O great Stalin, O leader of the peoples,
Thou who broughtest man to birth.
Thou who fructifies the earth,
Thou who restorest to centuries,
Thou who makest bloom the spring,
Thou who makest vibrate the musical chords...
Thou, splendour of my spring, O thou,
Sun reflected by millions of hearts.


Our country’s stood beside us
People have sent us aid.
Katrina could not stop us,
our hopes will never fade.
Congress, Bush and FEMA
People across our land
Together have come to rebuild us and we join them hand-in-hand!

Brought to you by Tinfoil Hats for Sanity. Really, we should stop our hysteria. Nothing to look at here. Nope, no comparison at all.

(Hat-tip to Comrade JR, chef, provocateur, conspirator, friend.)

Monday, April 17, 2006



DCU 2, Houston 0

Easily the most encouraging game since last year's team peaked in August. I've not been happy with Peter Nowak's coaching strategies, especially as he stubbornly insisted in the three man backline even as opposing teams constantly ran, and ran successfully, at the wings and whipped crosses into the undermanned middle, but two games in a row he has started four back, anchored in the middle by Erpen and Boswell and leftbacked by the I'm sure I'd hate him in real life but he can play for me Josh Gros, and the defense has never looked more solid. If only they can get Namoff healed and out on the right - once those four have their communication down it will certainly be the most defensively stout AND most offensively dangerous backline in MLS.

I wasn't all that impressed with Adu during the game, commenting to my brother that I wondered why Nowak was playing a natural leftfooter on right midfield, but Adu's play was what the Post beatwriter commented on most. What I took away - besides the defense - is the difference in attitude and speed when Eskandarian is up front on the left: United looks far more potent and exciting with him in than Filomeno (who Esky replaced in 60th minute). It may be a combination of giving Filomeno time to prove himself AND not risking Esky for too many minutes (while working him into game fitness).

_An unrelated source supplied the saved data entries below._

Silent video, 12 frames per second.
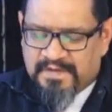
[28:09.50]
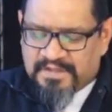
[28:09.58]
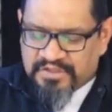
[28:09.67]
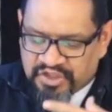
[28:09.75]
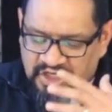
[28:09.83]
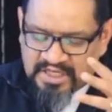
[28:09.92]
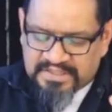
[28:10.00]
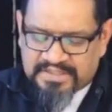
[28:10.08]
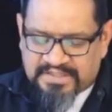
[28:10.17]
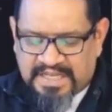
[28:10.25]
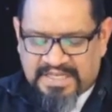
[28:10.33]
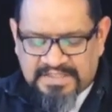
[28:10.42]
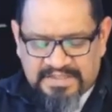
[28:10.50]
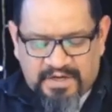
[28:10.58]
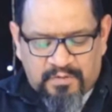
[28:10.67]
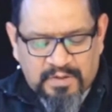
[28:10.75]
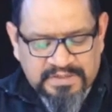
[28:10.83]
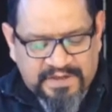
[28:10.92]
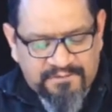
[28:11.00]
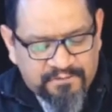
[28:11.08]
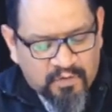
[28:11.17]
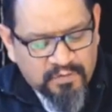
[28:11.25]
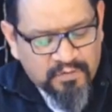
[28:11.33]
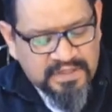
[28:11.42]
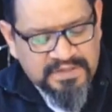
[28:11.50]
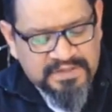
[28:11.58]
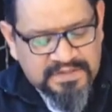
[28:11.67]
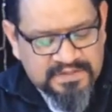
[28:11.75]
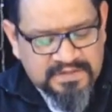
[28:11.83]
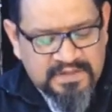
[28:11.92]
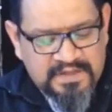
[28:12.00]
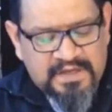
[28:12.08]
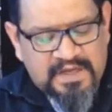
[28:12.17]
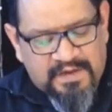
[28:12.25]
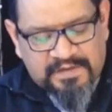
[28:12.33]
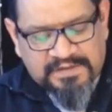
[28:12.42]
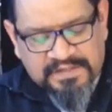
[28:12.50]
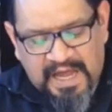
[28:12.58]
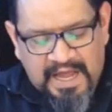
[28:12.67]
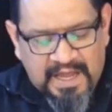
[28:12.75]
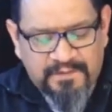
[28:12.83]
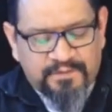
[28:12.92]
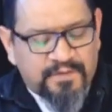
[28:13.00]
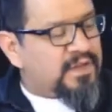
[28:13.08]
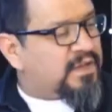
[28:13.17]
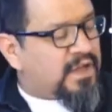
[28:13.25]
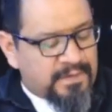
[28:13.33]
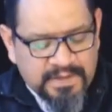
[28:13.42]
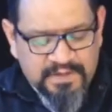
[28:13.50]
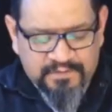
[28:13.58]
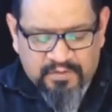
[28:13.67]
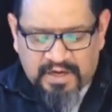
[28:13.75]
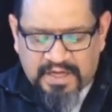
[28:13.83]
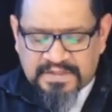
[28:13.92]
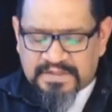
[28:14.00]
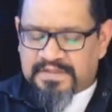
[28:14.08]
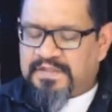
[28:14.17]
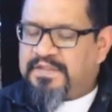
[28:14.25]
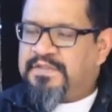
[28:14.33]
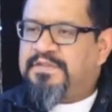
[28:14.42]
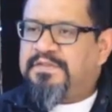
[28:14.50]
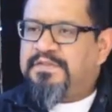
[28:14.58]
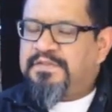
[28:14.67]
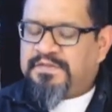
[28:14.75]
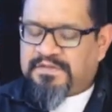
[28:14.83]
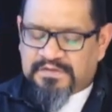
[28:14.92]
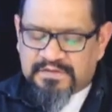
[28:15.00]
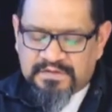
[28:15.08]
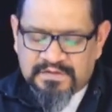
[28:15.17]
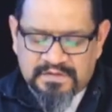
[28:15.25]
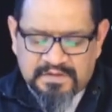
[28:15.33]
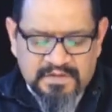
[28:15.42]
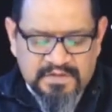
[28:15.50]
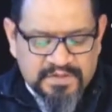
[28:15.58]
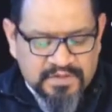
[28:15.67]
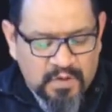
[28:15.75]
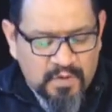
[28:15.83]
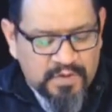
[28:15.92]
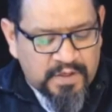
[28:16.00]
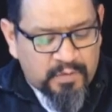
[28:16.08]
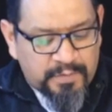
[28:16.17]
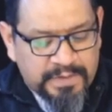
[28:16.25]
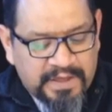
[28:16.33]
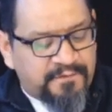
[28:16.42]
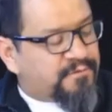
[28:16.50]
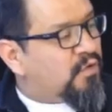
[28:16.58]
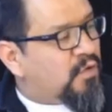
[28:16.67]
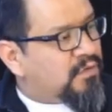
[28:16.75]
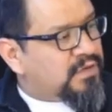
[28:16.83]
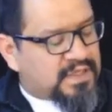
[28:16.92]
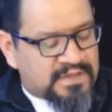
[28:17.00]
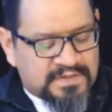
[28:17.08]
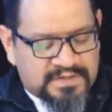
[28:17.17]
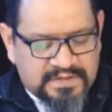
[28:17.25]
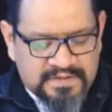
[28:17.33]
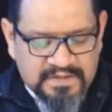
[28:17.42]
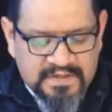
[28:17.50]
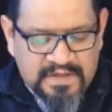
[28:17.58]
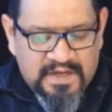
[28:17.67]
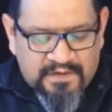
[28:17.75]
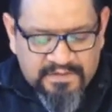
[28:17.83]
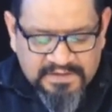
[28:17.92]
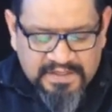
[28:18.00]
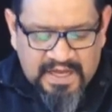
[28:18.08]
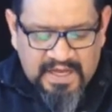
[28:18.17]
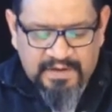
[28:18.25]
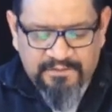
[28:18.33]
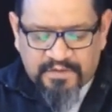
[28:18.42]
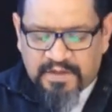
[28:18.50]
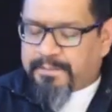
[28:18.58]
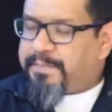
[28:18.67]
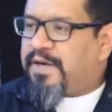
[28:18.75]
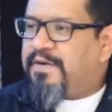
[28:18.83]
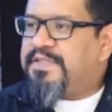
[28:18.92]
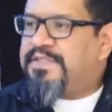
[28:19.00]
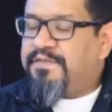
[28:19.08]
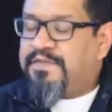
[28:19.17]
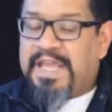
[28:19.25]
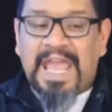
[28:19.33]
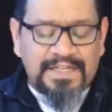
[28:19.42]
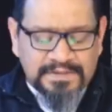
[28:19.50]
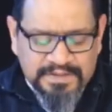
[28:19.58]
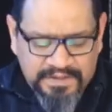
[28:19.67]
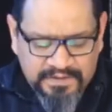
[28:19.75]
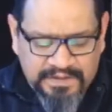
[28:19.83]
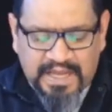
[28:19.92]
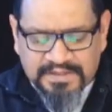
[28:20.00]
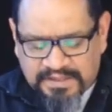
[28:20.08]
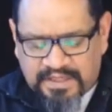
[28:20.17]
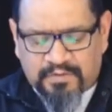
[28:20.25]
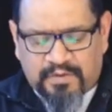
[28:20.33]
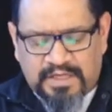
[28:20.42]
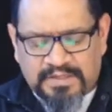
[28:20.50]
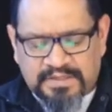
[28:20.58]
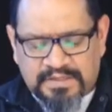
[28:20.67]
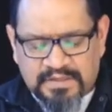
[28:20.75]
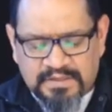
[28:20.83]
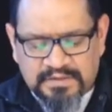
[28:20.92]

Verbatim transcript: Just as there was a fullness of the time for the coming of Christ, so there will be a fullness of the time for the appearance of the anti Antichrist,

First road game this weekend v New York Red Bull (now, to their greater benefit, Alexei Lalas-less). I'd have been happy before the first game to take seven out of nine points in the three home games, but since the two points they gave back was New York, the team they were most likely to have beat, getting three this weekend in New Jersey is - well, not crucial, but I'm greedy.

Pulitzers

Dana Priest, who was awarded Best of the Blogs first Krugie Award for excellence in journalism, today won the really big prize for excellence in journalism, a Pulitzer for her reporting on the CIA prisons in eastern Europe and other aspects of the Bush's war on terror.

When I met her to give her the Krugie she was charming and genuine and smart and funny and seemed genuinely touched to be chosen for our tiny prize, and when you consider how tough she has to be to be reporting on this administration in this town for a paper with a clown for head of editorials and a bigger clown as ombudsman and a minor wanker growing daily in dangerous wankerness as the head of the board, tough is perhaps the attribute that Priest deserves most credit for amongst all her other attributes.

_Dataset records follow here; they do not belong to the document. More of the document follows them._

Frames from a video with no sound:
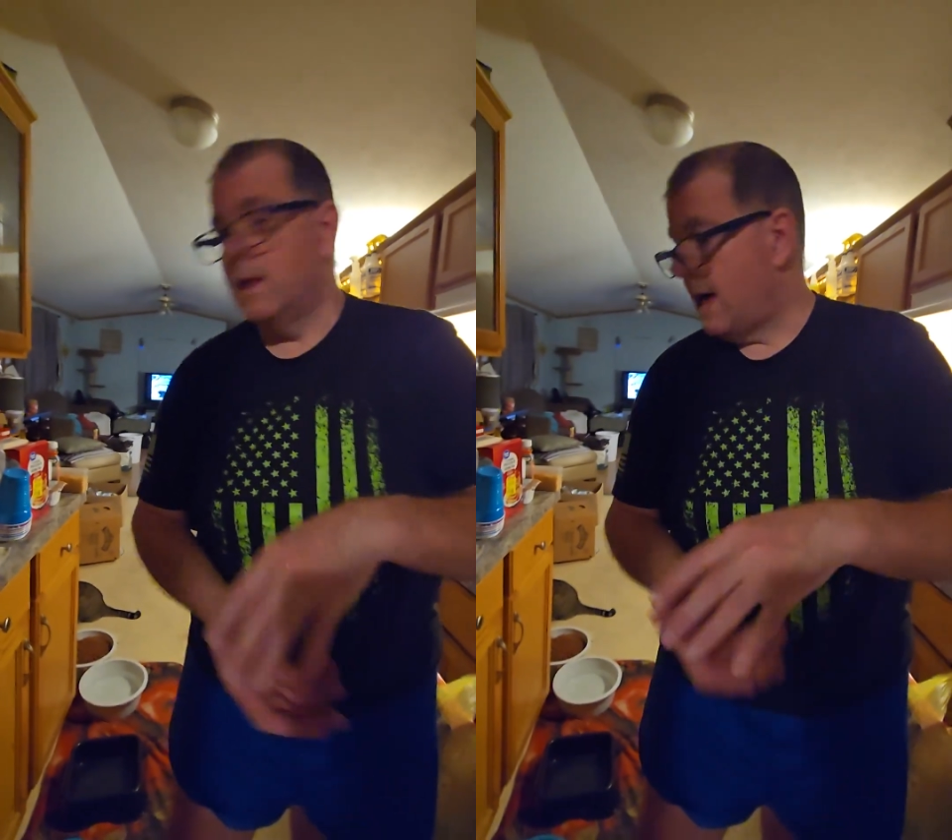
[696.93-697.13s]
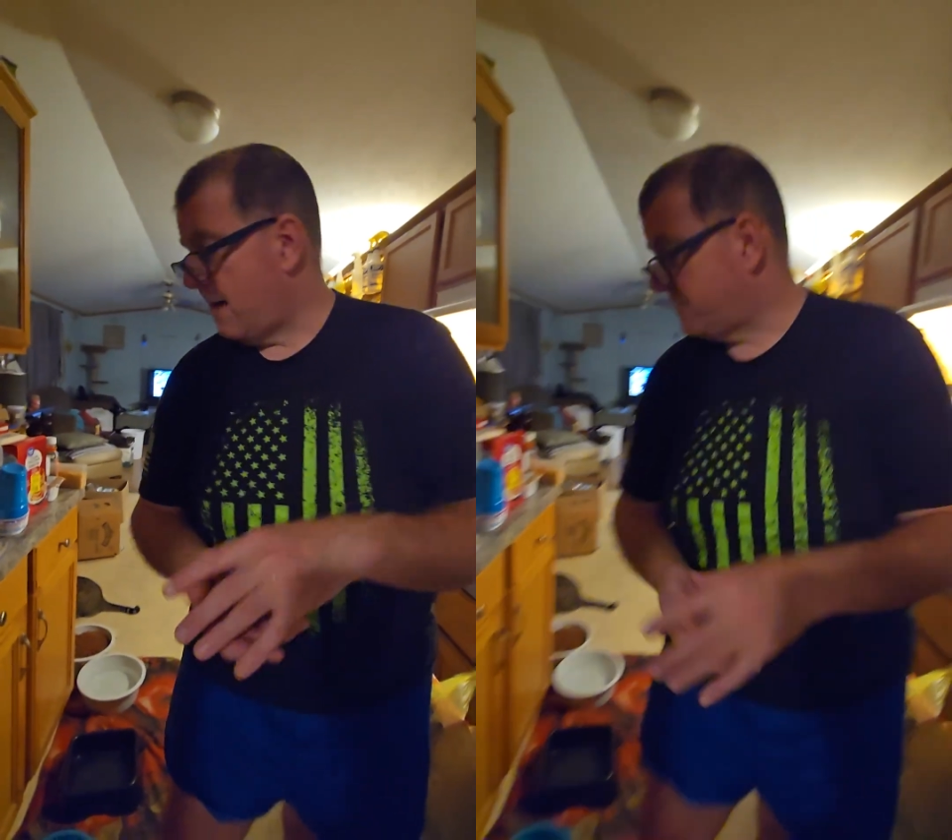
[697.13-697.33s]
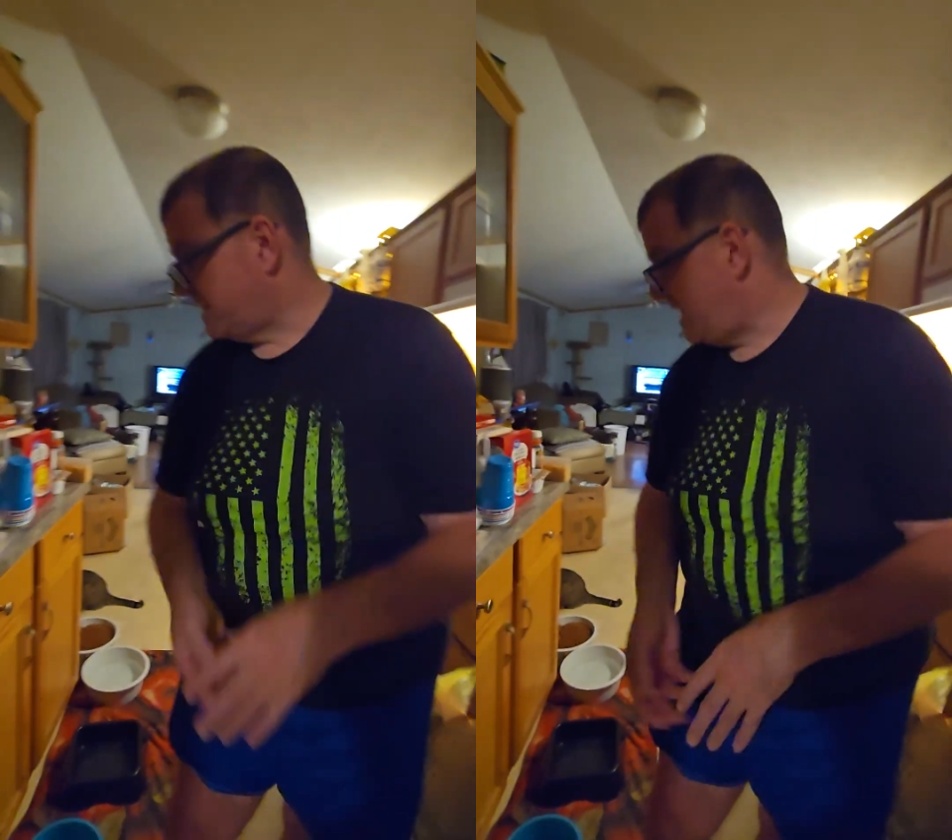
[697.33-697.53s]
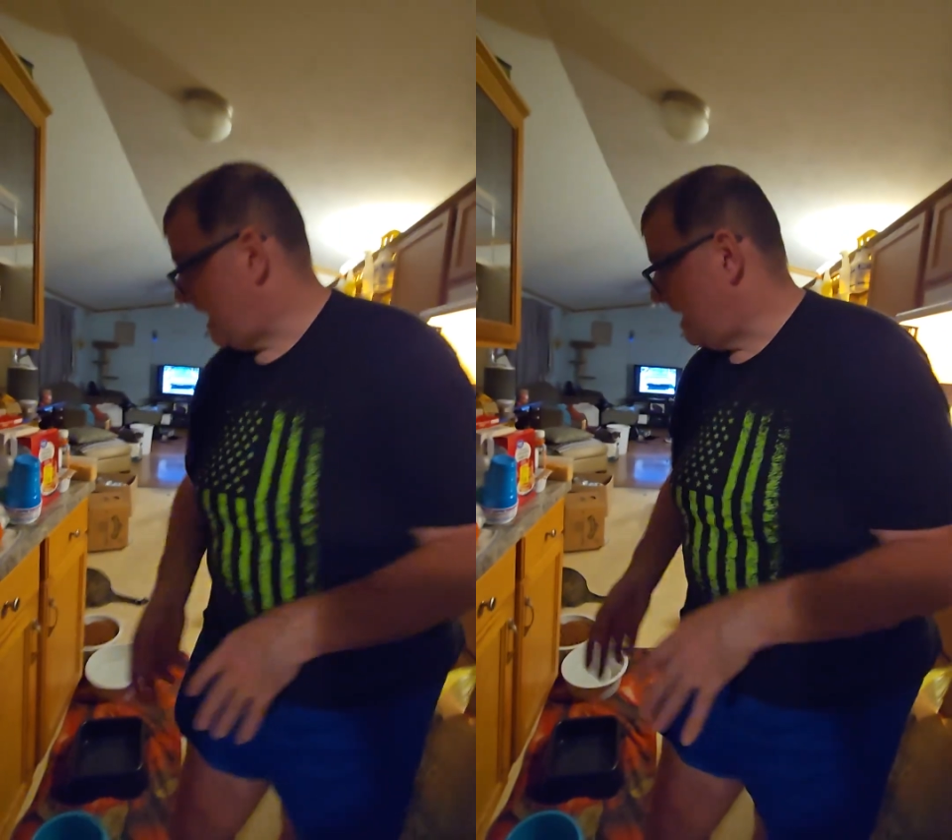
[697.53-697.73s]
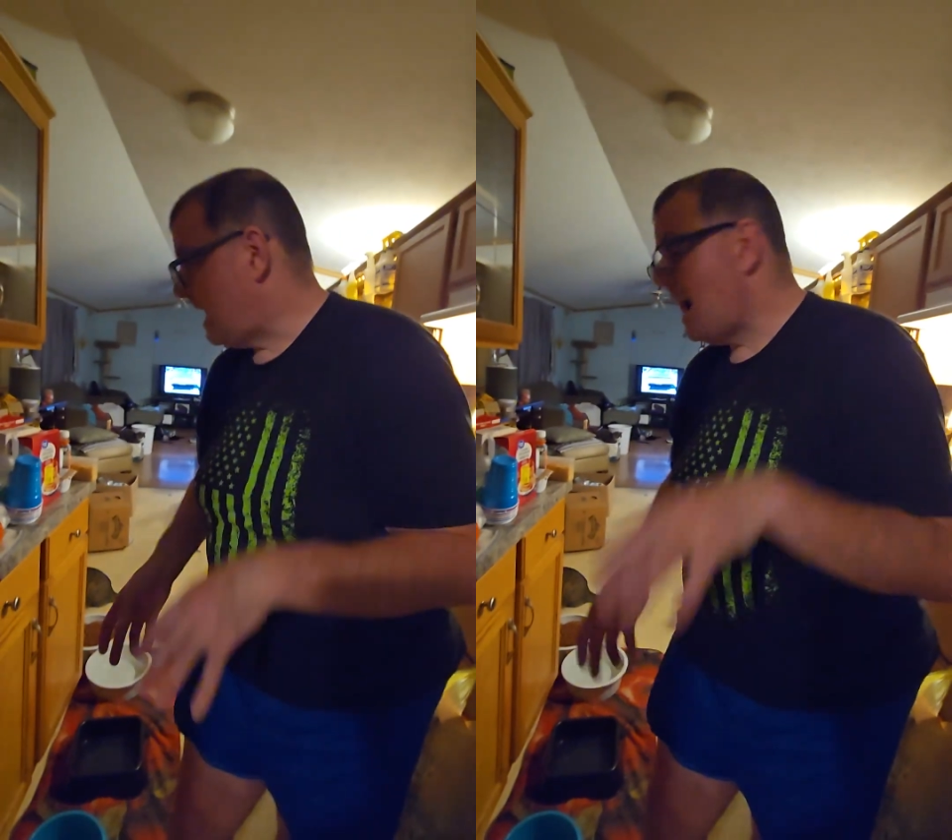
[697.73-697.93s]
we'll have to
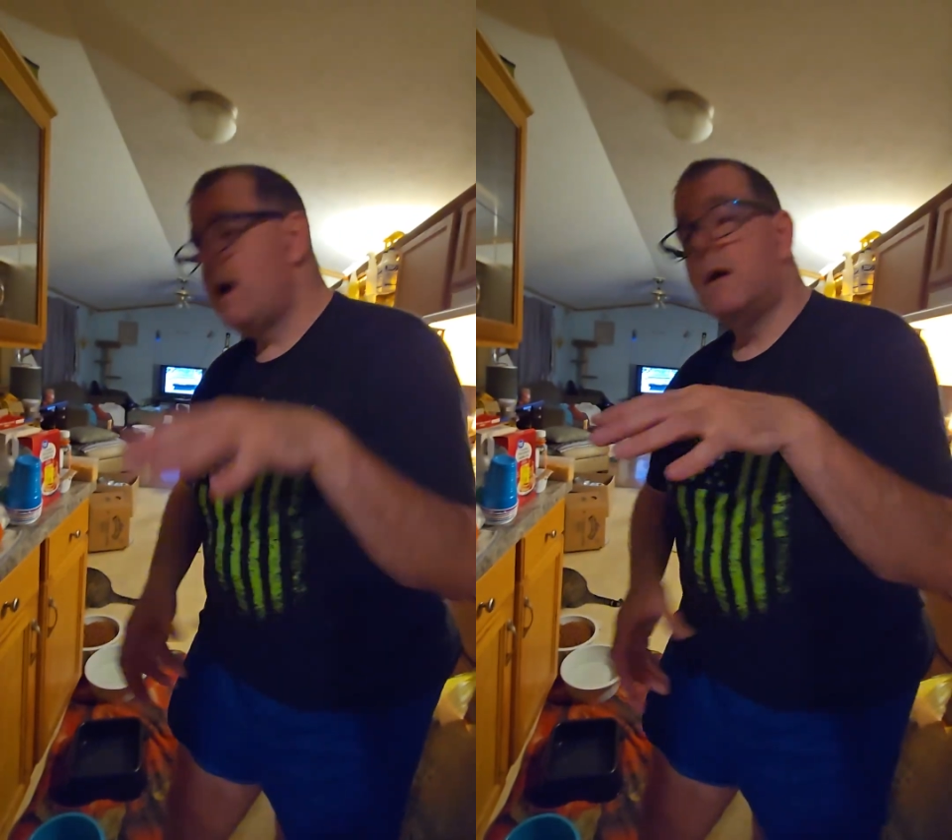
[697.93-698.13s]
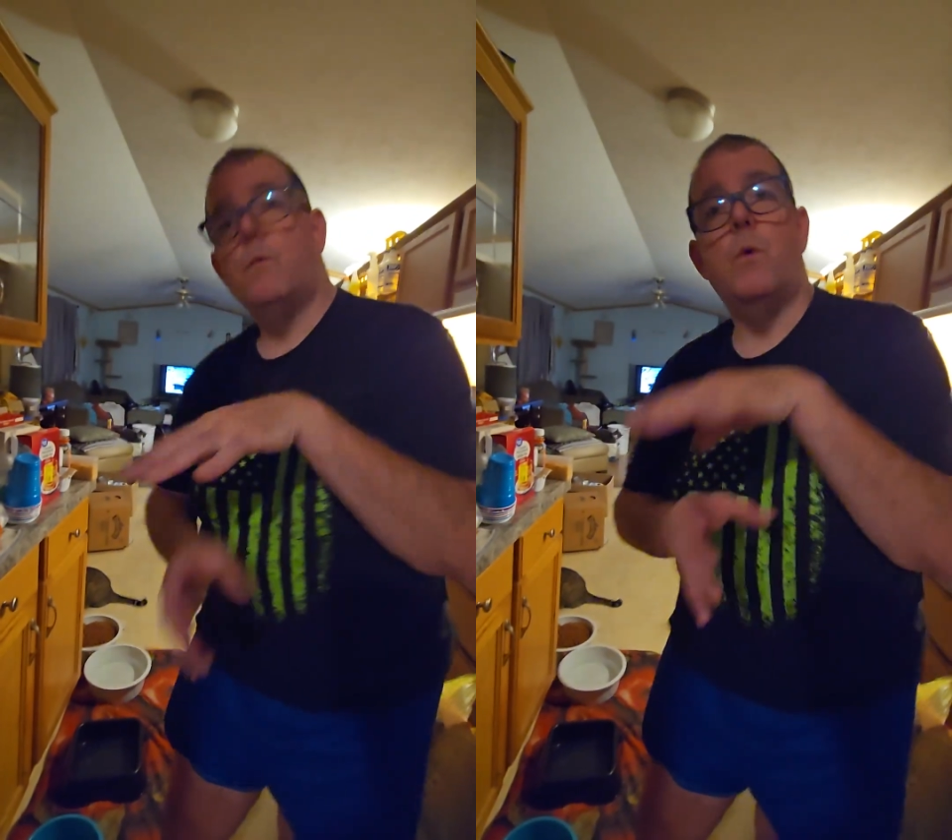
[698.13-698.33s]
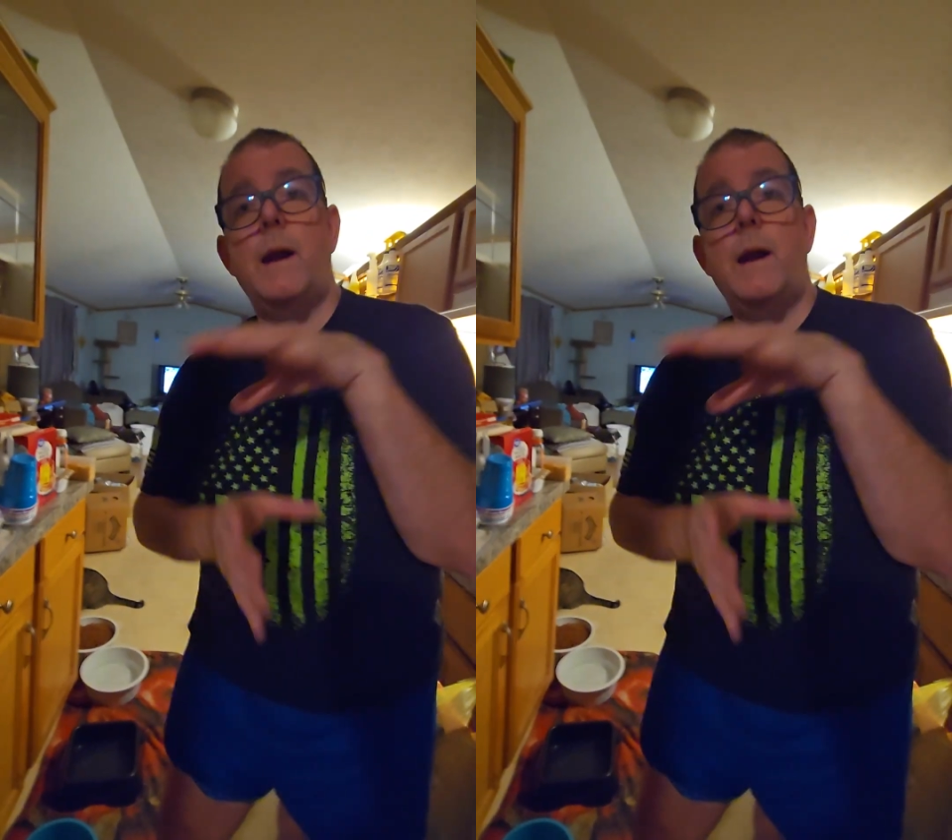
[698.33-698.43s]
take it out of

The fiction Pulitzer was given to Geraldine Brooks, who I have heard good things about but have not read. The one who agrees to be married to me read 2002's Year of Wonders about a plague in 17th C Britain and loved it, but it fell off my radar before I could read it. March, this year's Pulitzer winner, is a Civil War novel with the missing father from Little Women as main character, is set, partially, at Balls Bluff, on the other side of the Potomac and down a mile from White's Ferry, a playground of my (continuing) youth. I confess, the Little Women angle turned me off. Small me.

The poetry winner I've never heard of, Claudia Emerson, for her collection Late Wife, from which this poem is taken:


Artifact

For three years you lived in your house
just as it was before she died: your wedding
portrait on the mantel, her clothes hanging
in the closet, her hair still in the brush.
You have told me you gave it all away
then, sold the house, keeping only the confirmation
cross she wore, her name in cursive chased
on the gold underside, your ring in the same

box, those photographs you still avoid,
and the quilt you spread on your borrowed bed—
small things. Months after we met, you told me she had
made it, after we had slept already beneath its loft
and thinning, raveled pattern, as though beneath
her shadow, moving with us, that dark, that soft.